Whether or not it was the author’s intention, readers should adapt the specific urban principles to the context. Thus, lesson 01 “people walk in the sunshine” appropriately needs to be amended or supplemented to reflect the considerations: “unless it is too hot and therefore more comfortable to walk in the shade.”

This volume makes the singular contribution of advancing certain principles of place. In so doing, Urban Code examines a higher level of place than do Christopher Alexander and his colleagues in “A Pattern Language,” which examines the component elements of buildings. As the code elements are neither comprehensive nor does the coverage reflect the relative importance of topics, this volume should be viewed as an important provocation rather than a comprehensive catalogue.

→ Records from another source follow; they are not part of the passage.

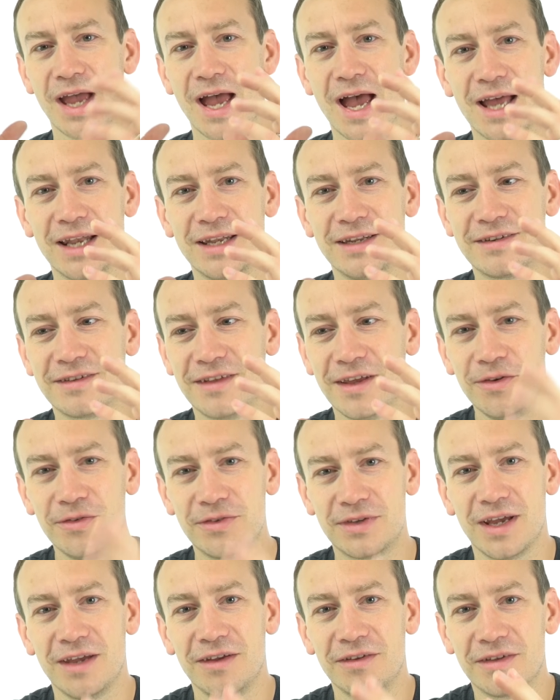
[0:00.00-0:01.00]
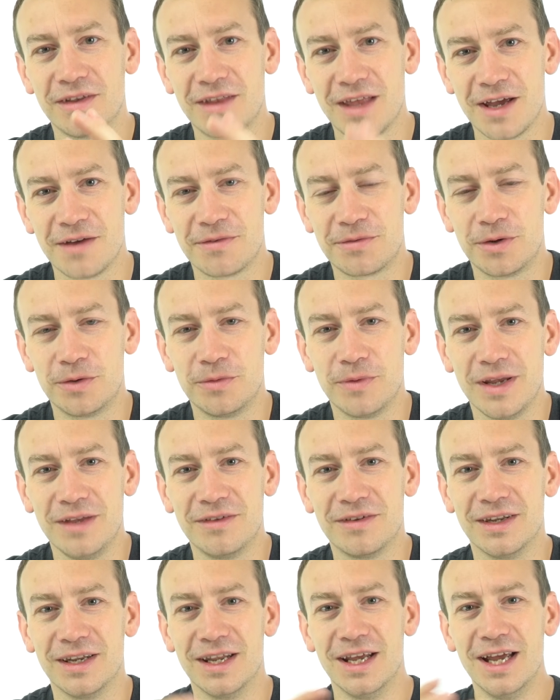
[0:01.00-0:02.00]
And those dates are there for a
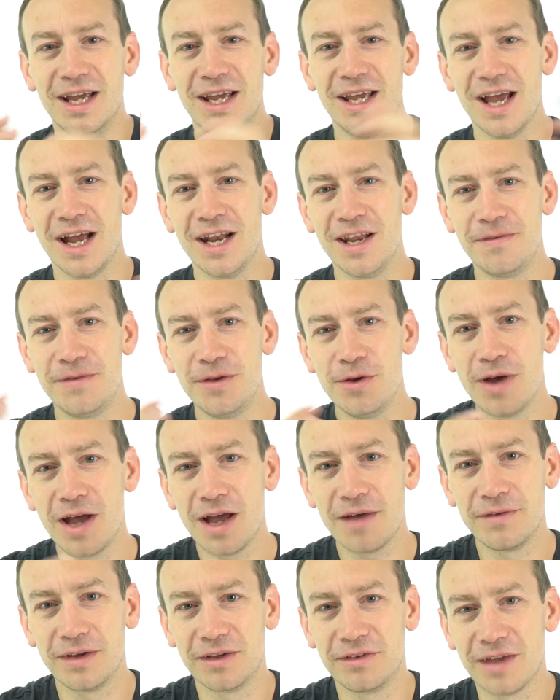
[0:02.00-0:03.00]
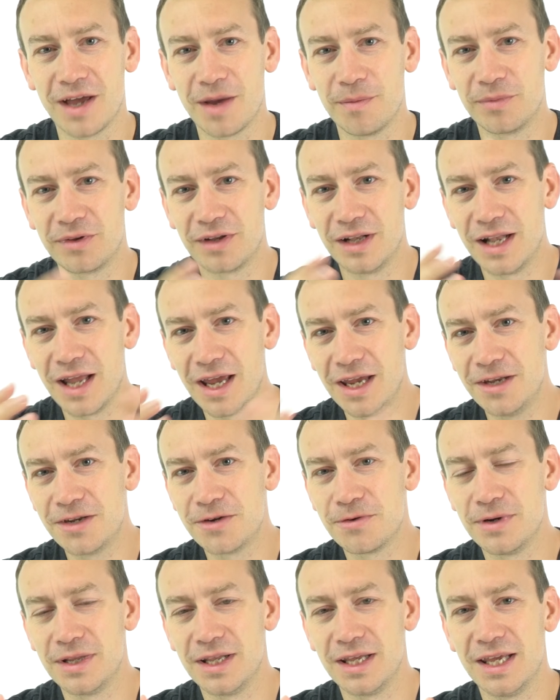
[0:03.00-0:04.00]
reason. And if you have exams
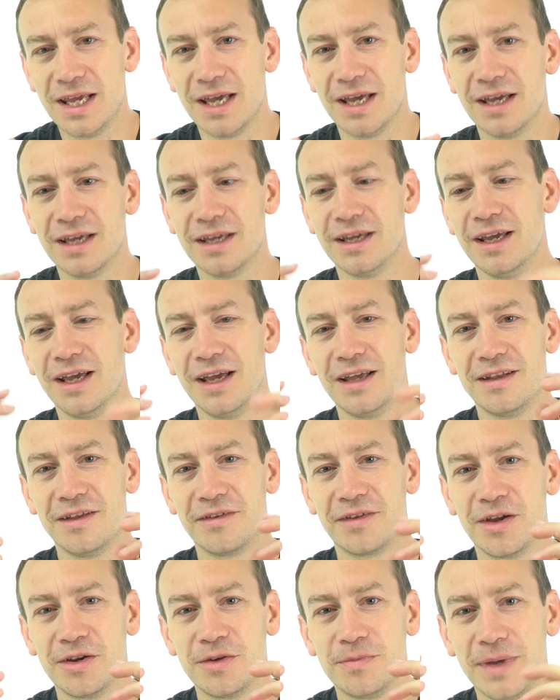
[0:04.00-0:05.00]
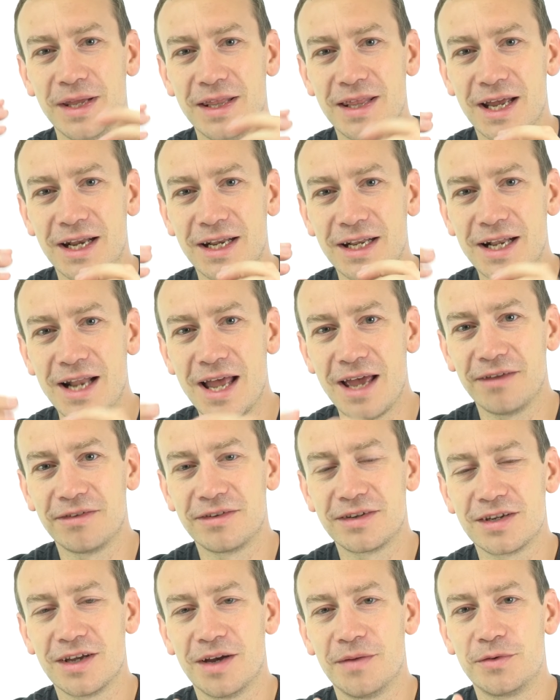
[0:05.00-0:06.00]
later in the year, there's going to be then
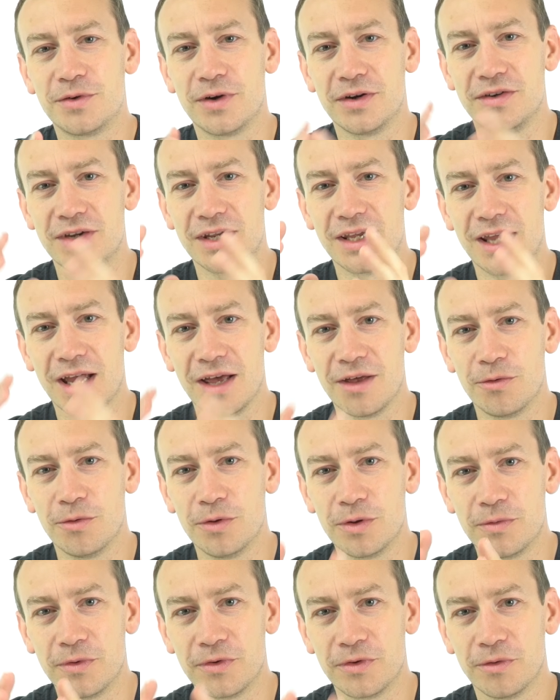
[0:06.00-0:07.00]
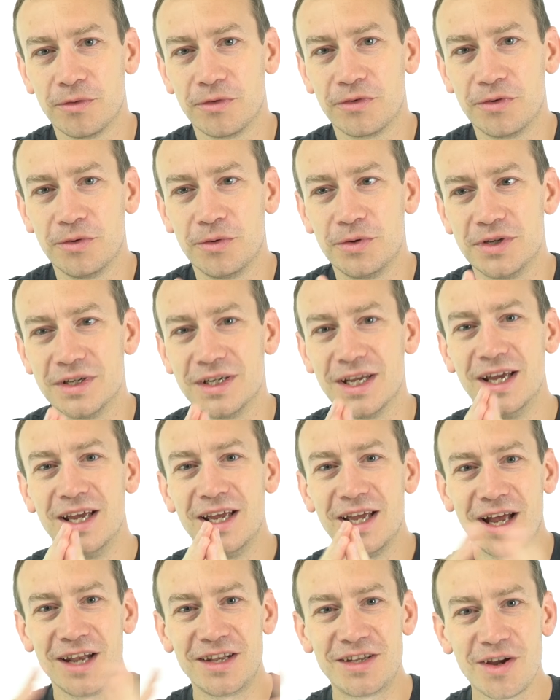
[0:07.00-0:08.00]
less time to actually get all the results sorted.
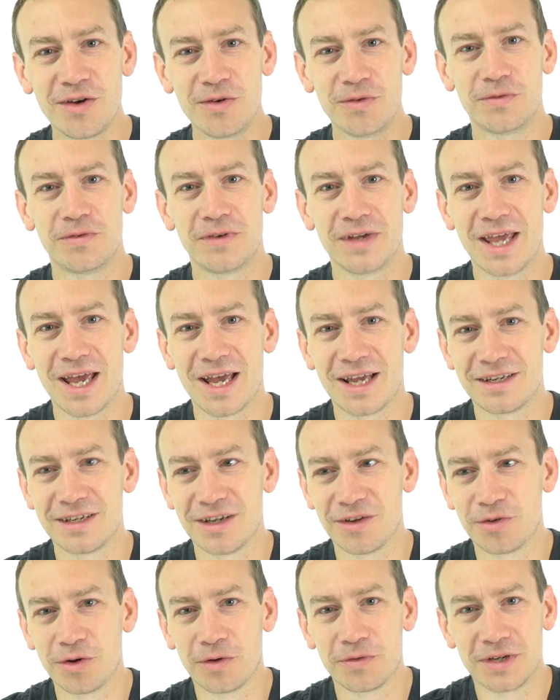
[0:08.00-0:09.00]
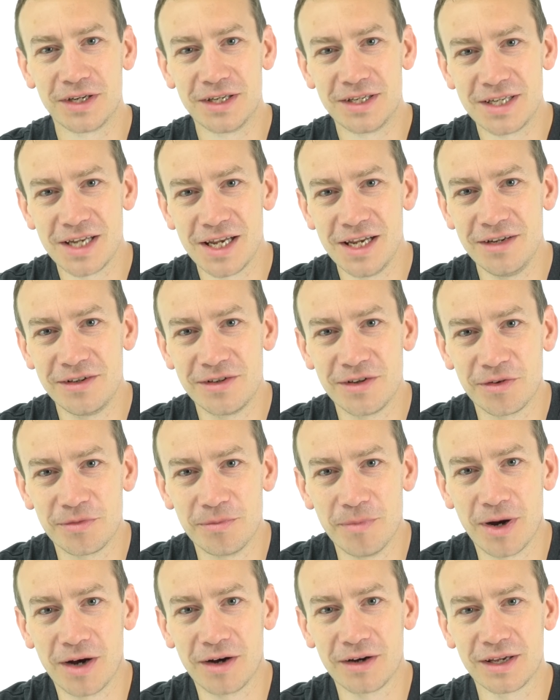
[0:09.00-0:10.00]
And don't forget, it's often
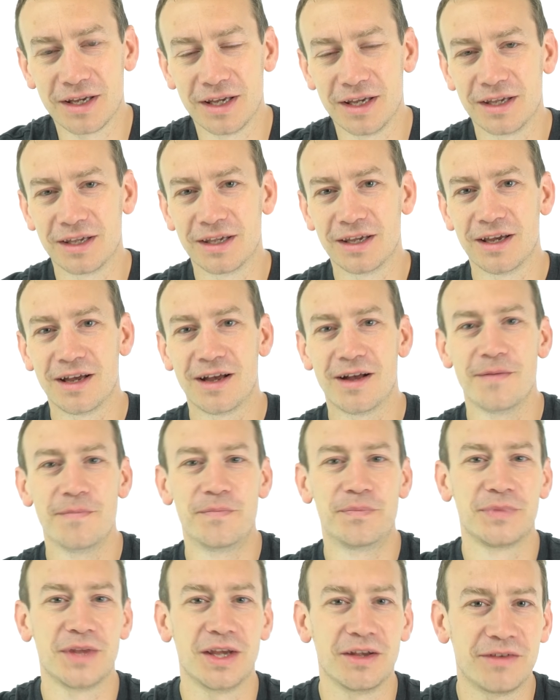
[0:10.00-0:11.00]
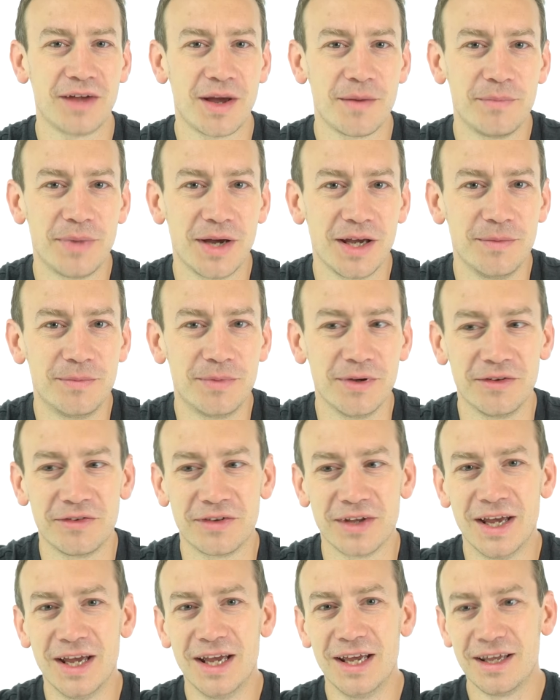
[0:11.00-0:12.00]
teachers marking um, exam
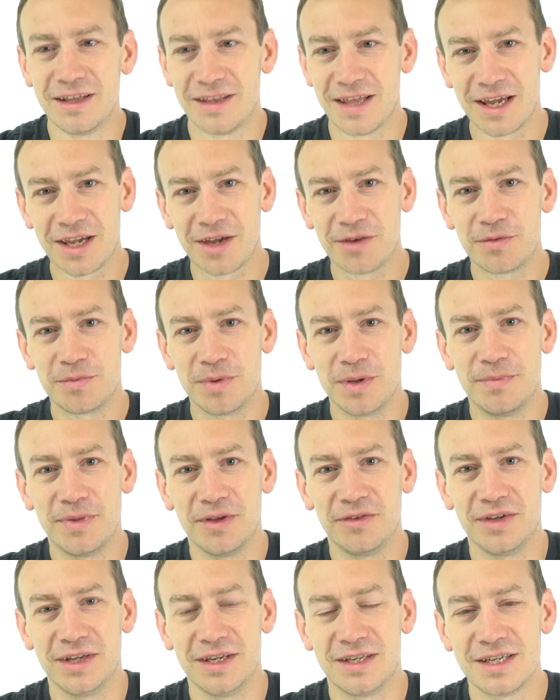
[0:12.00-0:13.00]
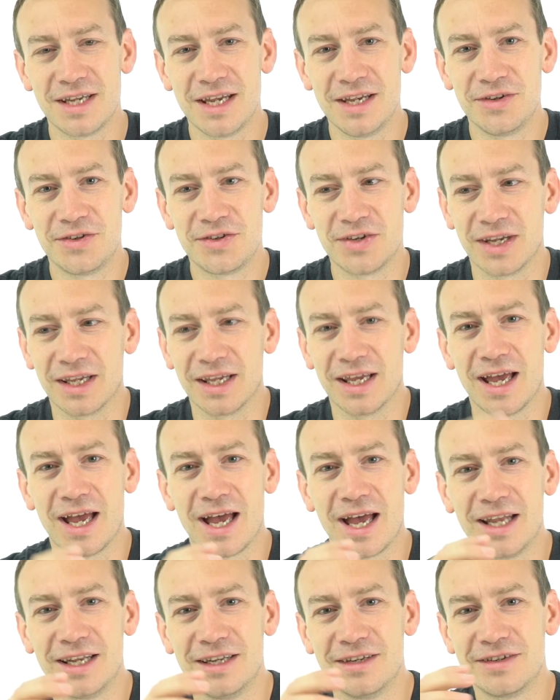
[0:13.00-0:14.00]
papers. They're going to be busy teaching,
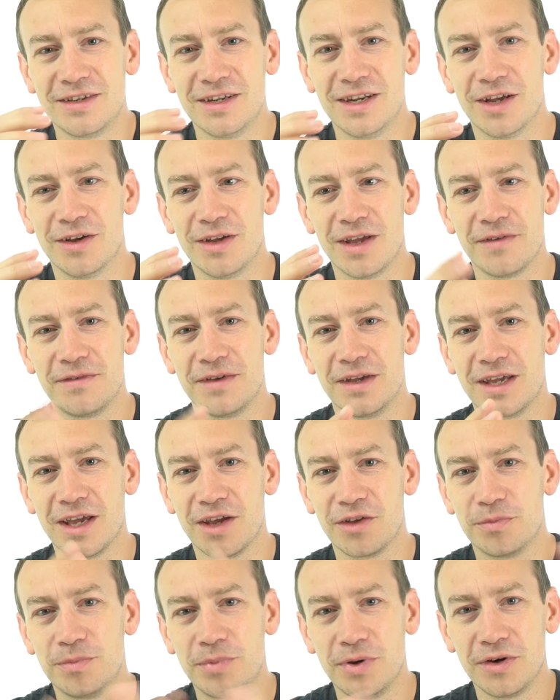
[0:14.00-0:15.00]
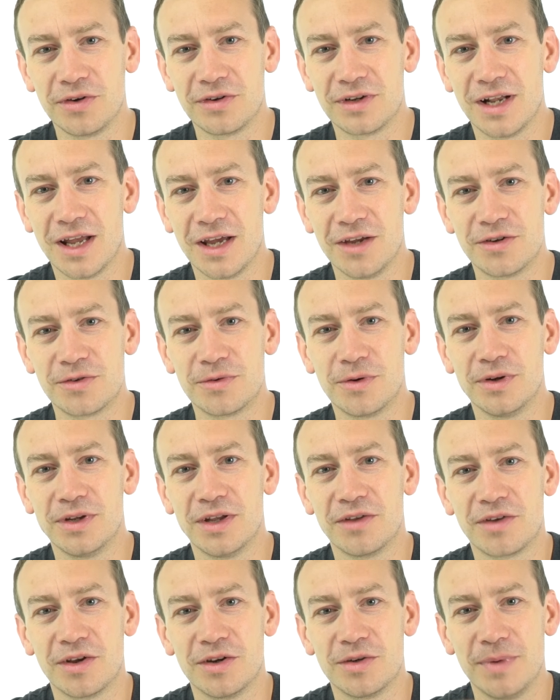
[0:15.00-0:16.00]
and you know if it gets pushed later on,
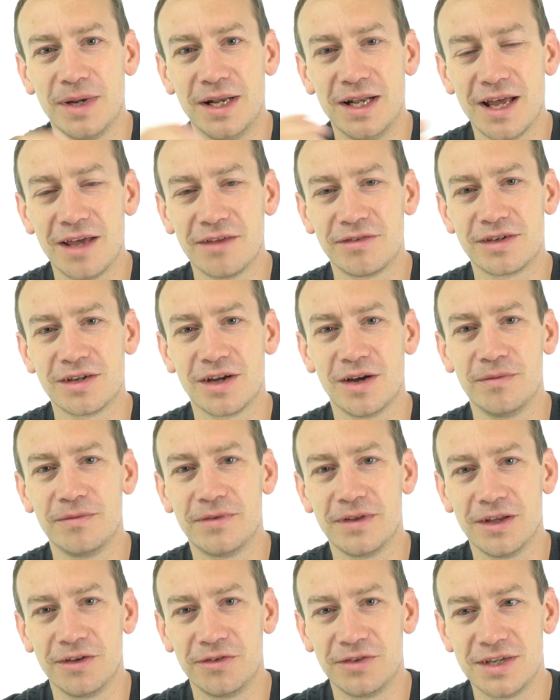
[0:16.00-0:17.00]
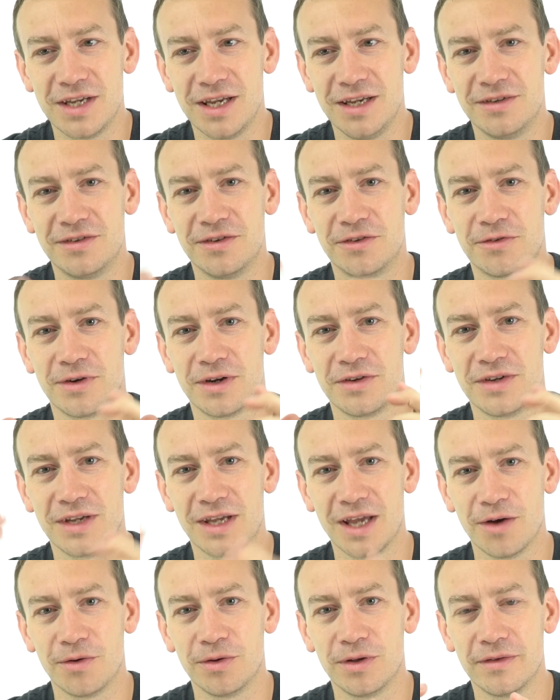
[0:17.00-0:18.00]
there's going to be less time for those teachers to actually
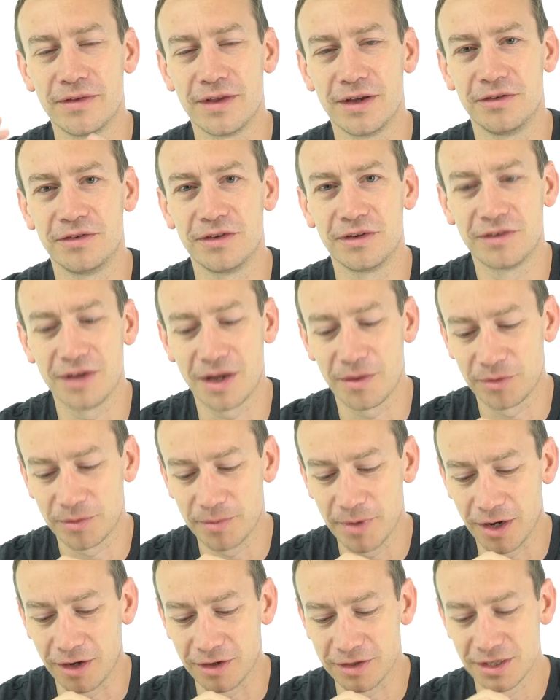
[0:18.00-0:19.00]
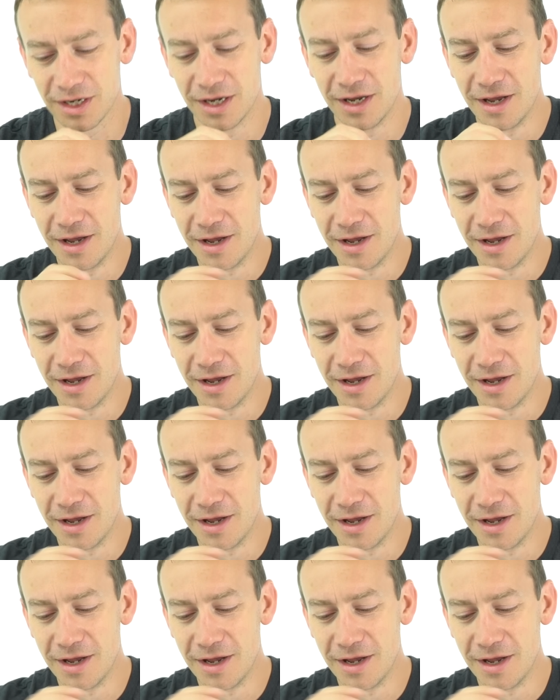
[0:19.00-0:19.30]
get all of those exams marked.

True to their message that places are idiosyncratic, dynamic, simultaneously rational and intuitive, the authors advance the importance of knowing the lessons while being judicious in their application. They warn that their “observations are an attempt to deconstruct the urban life of SoHo—and to construct from that life an urban code. SoHo cannot be reproduced by applying these 100 lessons any more than any other neighborhood can, but we have a better chance of enjoying the urban whole if we understand its parts.”

The late great real estate scholar and provocateur James A. Graaskamp observed that all too often books about the built environment describe in text but do not illustrate the powerful visual imagery of the subject. Urban Code is conceptually brilliant in its design on many levels. The authors and designer Oliver Schmid are to be commended for the stunning black and white visual presentation of Urban Code. This visual distinction is amongst the several distinctive points of differentiation of this brilliant book.

The effect of Urban Code is a multimodal, almost helter skelter, accretive and cumulative, indirect yet structured, obvious and concurrently nuanced, simple while sophisticated, zen-like in its quiet message, yet powerfully provocative in its impact. Accessible, digestible, and evocative in extracting its message from the urban form, its pocket book size and terse, even abbreviated coverage reflect the authors’ highly edited, even idiosyncratic choices, both about which urban patterns and principles to “code” and also about the treatment of those patterns and principles that they elect to include in their Urban Code.